How much matter is "missing" for the universe to end in a big crunch?
Present best estimates are that the universe contains only about 10 to 20 percent of the mass density required to close the universe.
Actually those who want Omega=1 are trying to avoid special conditions by positing something physical that happened to force the universe into the special state of Omega=1, no matter how it began. This is an important reason for the popularity of the inflationary model.
The inflationary model attempts to explain why the universe appears so homogeneous and isotropic and so flat. In the standard model these conditions have to be built into the initial conditions. In the inflationary addition to the standard model these conditions arise as a result of the inflationary epoch.
Given inflation at the beginning of this universe describes a period of rapid accelerated universal expansion, which slowed, why is universal expansion accelerating again?
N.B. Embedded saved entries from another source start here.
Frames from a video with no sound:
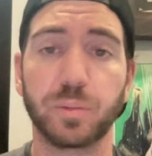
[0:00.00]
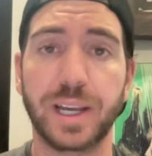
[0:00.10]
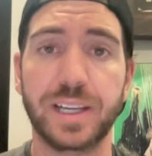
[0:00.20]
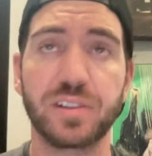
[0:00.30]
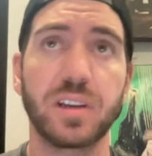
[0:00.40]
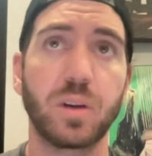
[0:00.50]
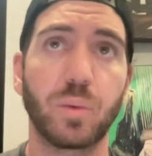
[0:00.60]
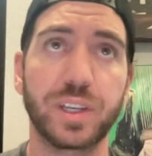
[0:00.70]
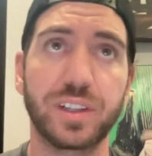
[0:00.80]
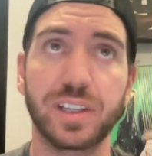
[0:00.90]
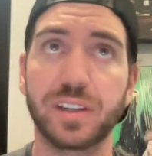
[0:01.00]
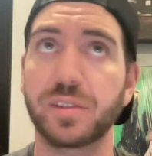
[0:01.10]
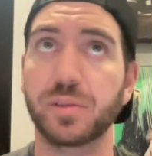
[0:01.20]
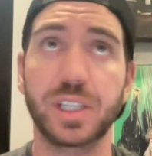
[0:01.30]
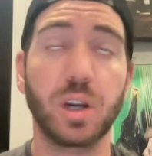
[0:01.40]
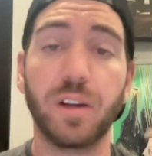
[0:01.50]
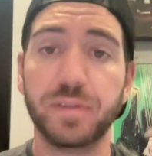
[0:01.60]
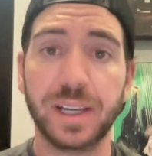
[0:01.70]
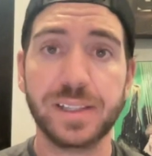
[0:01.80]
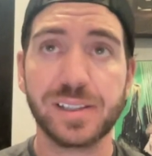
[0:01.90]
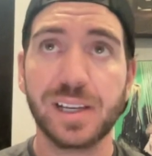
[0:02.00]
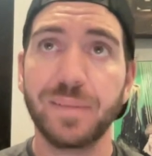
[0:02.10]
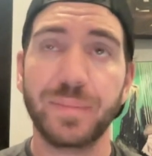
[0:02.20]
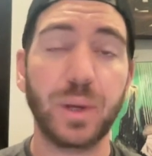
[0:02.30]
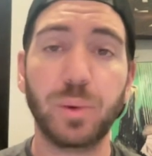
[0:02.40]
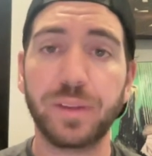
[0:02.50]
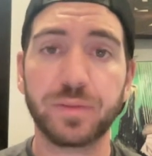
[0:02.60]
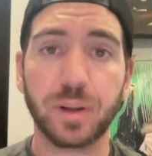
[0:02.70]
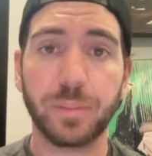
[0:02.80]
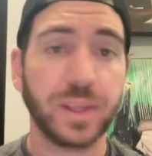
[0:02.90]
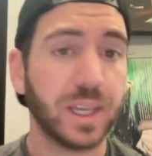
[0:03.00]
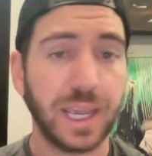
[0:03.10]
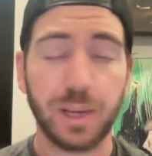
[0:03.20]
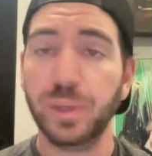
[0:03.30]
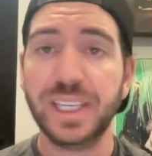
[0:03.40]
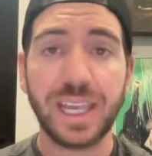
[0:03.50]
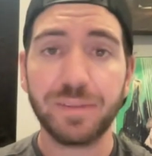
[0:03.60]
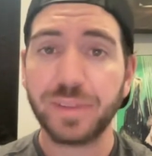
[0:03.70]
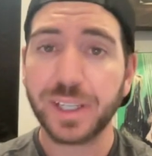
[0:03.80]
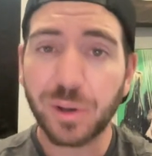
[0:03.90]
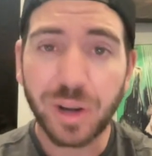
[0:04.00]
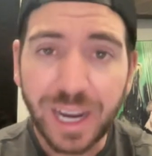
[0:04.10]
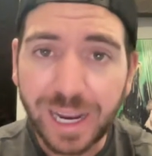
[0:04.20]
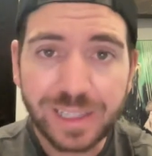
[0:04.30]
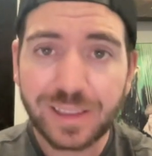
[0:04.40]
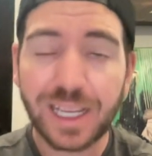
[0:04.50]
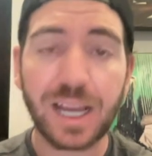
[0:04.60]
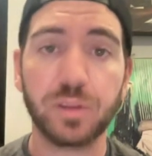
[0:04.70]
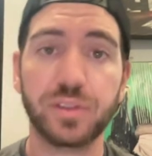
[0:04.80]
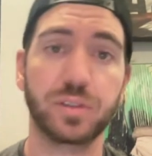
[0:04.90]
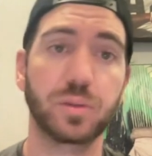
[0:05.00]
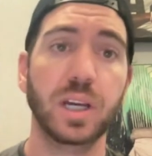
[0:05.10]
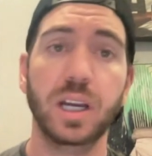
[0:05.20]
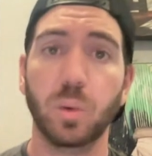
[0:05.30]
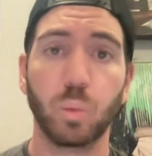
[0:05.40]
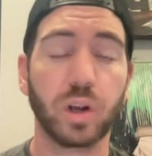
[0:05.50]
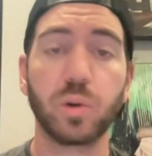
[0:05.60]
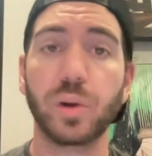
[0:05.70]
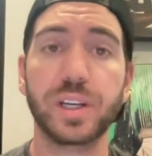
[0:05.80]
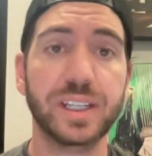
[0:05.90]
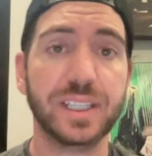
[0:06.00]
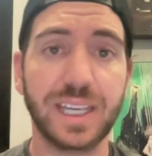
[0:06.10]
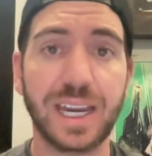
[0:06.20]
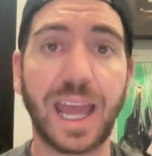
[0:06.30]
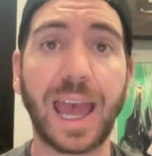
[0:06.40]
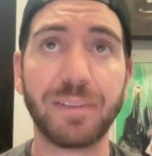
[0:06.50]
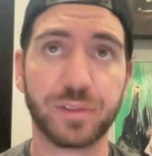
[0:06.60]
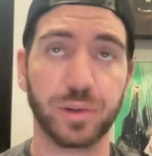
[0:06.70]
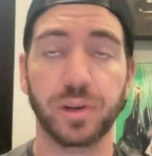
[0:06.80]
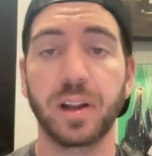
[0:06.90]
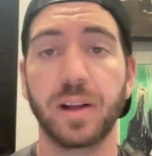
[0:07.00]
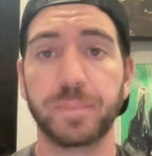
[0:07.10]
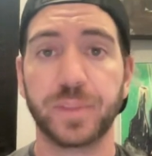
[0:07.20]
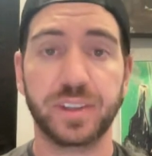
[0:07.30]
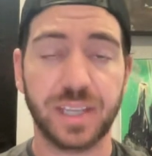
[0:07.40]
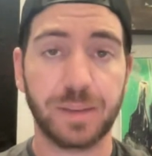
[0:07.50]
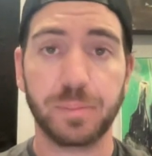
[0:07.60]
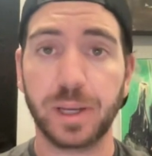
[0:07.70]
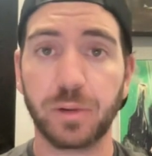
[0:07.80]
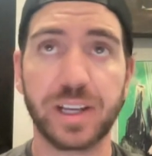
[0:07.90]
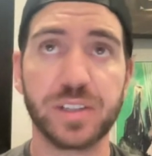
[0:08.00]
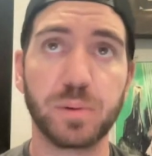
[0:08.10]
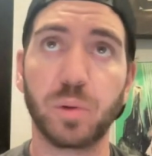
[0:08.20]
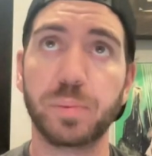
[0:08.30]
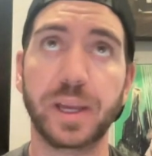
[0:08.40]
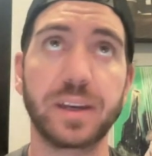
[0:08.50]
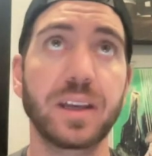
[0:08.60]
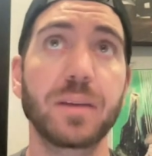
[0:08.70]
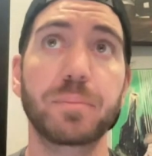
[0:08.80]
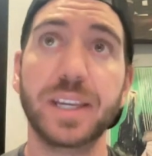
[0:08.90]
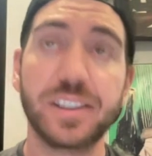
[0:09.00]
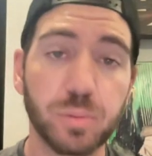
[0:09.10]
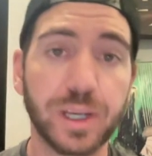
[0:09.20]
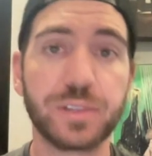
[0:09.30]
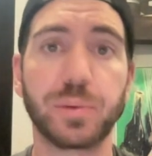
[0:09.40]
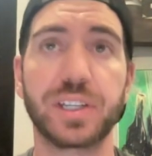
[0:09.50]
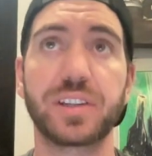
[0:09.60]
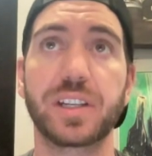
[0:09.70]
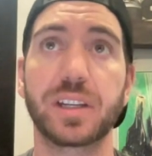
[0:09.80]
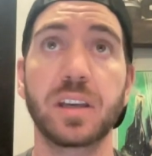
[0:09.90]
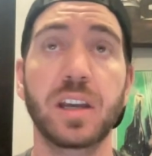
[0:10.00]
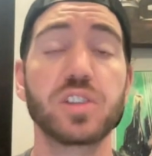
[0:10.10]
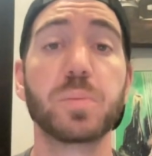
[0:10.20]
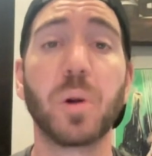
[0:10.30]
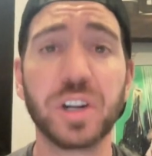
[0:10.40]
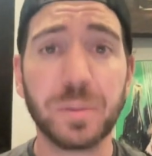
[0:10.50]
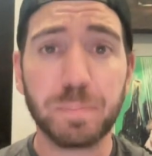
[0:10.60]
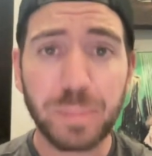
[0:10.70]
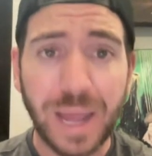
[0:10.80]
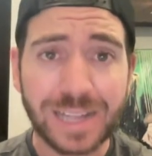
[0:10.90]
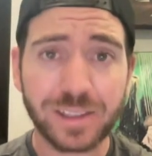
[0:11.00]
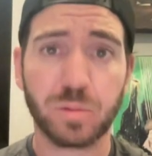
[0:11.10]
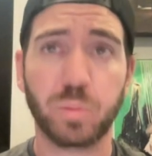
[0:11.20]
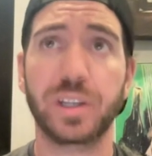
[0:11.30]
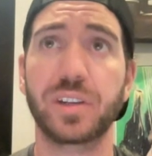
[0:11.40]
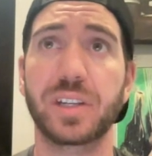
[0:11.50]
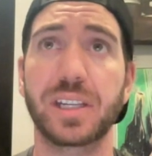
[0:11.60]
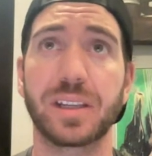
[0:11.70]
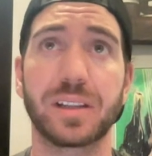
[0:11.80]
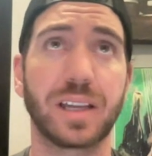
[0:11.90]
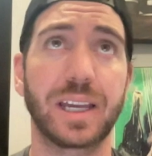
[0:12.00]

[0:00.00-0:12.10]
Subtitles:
Rays when you needed to. The offense, they went from, hey, we can't figure anything out to we're going to get after the Tampa Bay Rays bullpen. Big swings when you need it. Smart at bats when you need it.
It has not yet been completely established that the expansion is accelerating currently (although that is one interpretation of some recent data). Considerable further work and observational data will be required to establish whether or not the universe is truly accelerating (Chapter 12). Nor, for that matter, has it been completely established that inflation occurred (Chapter 15). However, in either case the source of the acceleration is what is referred to in the Einstein field equations as the cosmological constant term (Chapter 11). Several interpretations can be given to the cosmological constant - in inflation it is a vacuum energy density. Any present cosmological acceleration could also be caused by a vacuum energy density which has a value different from that during inflation. Or it could be caused by something else that acts like a negative energy density.
In the chaotic inflation model other fluctuations could have expanded in to other universes.
Only by inference from what we can learn from stuff inside our past light cone.